Yes, if additional evaluations are needed, the SAU must send the consent to evaluate forms to the parents within 15 school days of the receipt of the referral.

For children 5-20 years of age, what happens if we go over the 45 school day timeframe because the evaluations aren't done?

The SAU could be out of compliance and liable for compensatory education. (Revised August 2009)

Should you have a letter/IEP Team meeting to discuss the renegotiation of the time frame (parent/kid isn't produced for evaluation).

Federal regulations are silent. Best practice would recommend that the SAU document with a letter a conversation with the parent about the failure to produce the child and the need to extend the time frame for evaluations [V.1.A.(3)(b)(ii)].

Three-year evaluation - do we (public agency) have the obligation to reevaluate every three years even if the parent refuses to consent?

If the parent refuses to consent to the re-evaluation, the SAU may, but is not required to, pursue the re-evaluation by using the consent override procedures in 34 CFR 300.300(a)(3) [Section XVI.2]. The SAU does not violate its obligation under child find and evaluation and eligibility determination if it declines to pursue the evaluation or re-evaluation.

To dismiss a child from speech/language, must the child go through a formal evaluation?

Yes. If the IEP Team is considering a change in eligibility or a determination that the child is no longer a child with a disability. You need to adhere to the process outlined in Section V of the Maine Unified Special Education Regulation specific to Section V.3.F.(1) which then references the complete section such as the requirement under SectionV.3.A.(1)(a)(b)(c) and (2)(a)(b)(c)(d). Be sure to complete Written Notice (formerly known as Prior Written Notice) of the Team’s decision for evaluation and respond to the rest of the questions (e.g., the IEP Team decides to conduct the three-year re-evaluation the next year, because it is a year when there will be a significant transition for the child).
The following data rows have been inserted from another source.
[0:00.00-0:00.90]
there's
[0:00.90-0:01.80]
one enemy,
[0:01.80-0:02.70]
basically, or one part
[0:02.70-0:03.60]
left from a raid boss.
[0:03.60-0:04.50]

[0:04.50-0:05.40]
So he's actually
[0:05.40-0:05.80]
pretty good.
What about outside evaluators who cannot meet the timeframe?

It is the SAU’s responsibility to hire evaluators who can meet the evaluation timeframe – the SAU will be out of compliance and could be liable for compensatory education if the timelines are not met.
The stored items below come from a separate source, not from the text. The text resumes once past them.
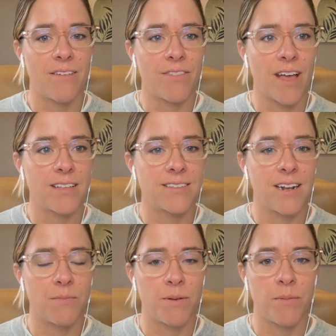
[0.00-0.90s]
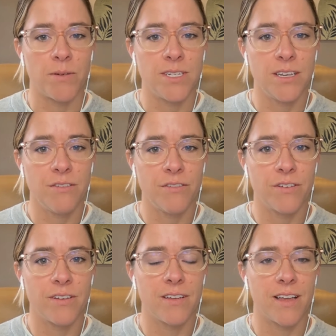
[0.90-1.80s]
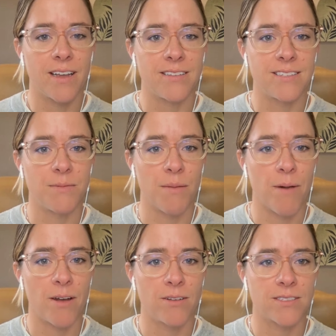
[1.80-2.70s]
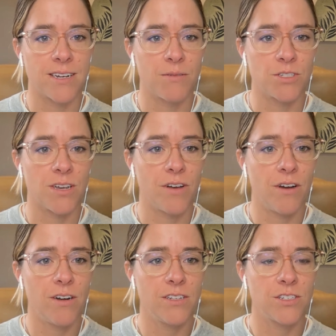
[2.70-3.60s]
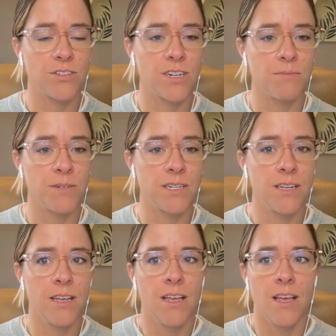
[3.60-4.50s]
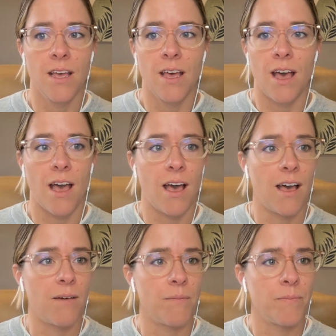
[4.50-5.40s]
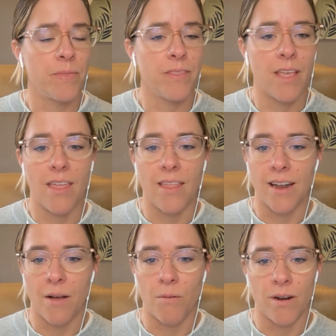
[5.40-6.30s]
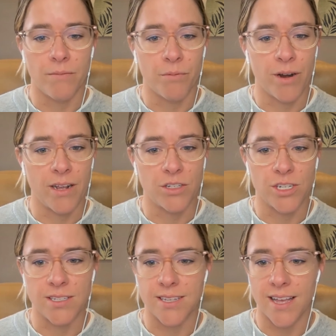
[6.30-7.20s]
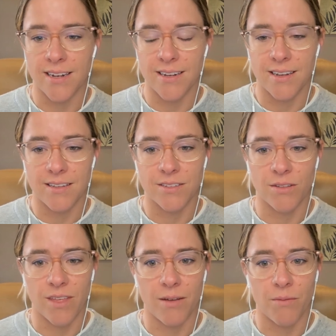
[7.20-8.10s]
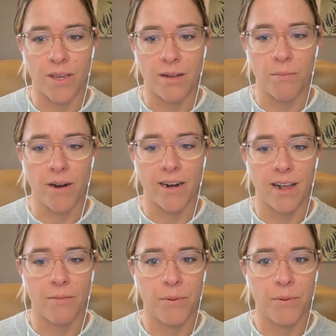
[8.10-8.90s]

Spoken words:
have that set up in Motif, I can see my models there, which I've already streamed, and I want to print a sheet set so that we can mark it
What if the parent of a high school student labeled S/L refuses re-evaluation?

MUSER Section VI.B(3)(a) states that each SAU:

(i) Must obtain informed parental consent, in accordance with 34 CFR 300.(a)(1), prior to conducting any reevaluation of a child with a disability.
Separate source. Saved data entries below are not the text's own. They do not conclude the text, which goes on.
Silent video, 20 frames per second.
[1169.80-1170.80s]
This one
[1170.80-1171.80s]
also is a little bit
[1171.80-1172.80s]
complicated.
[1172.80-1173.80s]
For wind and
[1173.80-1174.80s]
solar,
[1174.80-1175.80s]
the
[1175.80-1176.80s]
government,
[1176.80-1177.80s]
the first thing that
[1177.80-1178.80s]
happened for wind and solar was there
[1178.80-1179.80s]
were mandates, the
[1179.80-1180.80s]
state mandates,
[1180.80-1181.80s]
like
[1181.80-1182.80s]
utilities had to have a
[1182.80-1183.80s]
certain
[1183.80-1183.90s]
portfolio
(ii) If the parent refuses to consent to the reevaluation, the SAU may, but is not required to, pursue the reevaluation by using the consent override procedures described in (1)(A)(4)(a).

(iii) Does not violate its obligation under 34 CFR 300.111 and 300.301through 300.311 if it declines to pursue the evaluation or re-evaluation.

When a classroom observation is performed and written up as a separate report, must the report of that observation be written in the format described at MUSER §V.4.C, “Standardized Reports for Evaluation of Children 3 to 20?”

No, the results of a classroom observation do not need to be reported in the format described at MUSER §V.4.C. However, each evaluation report must include a component of an observation in the learning environment.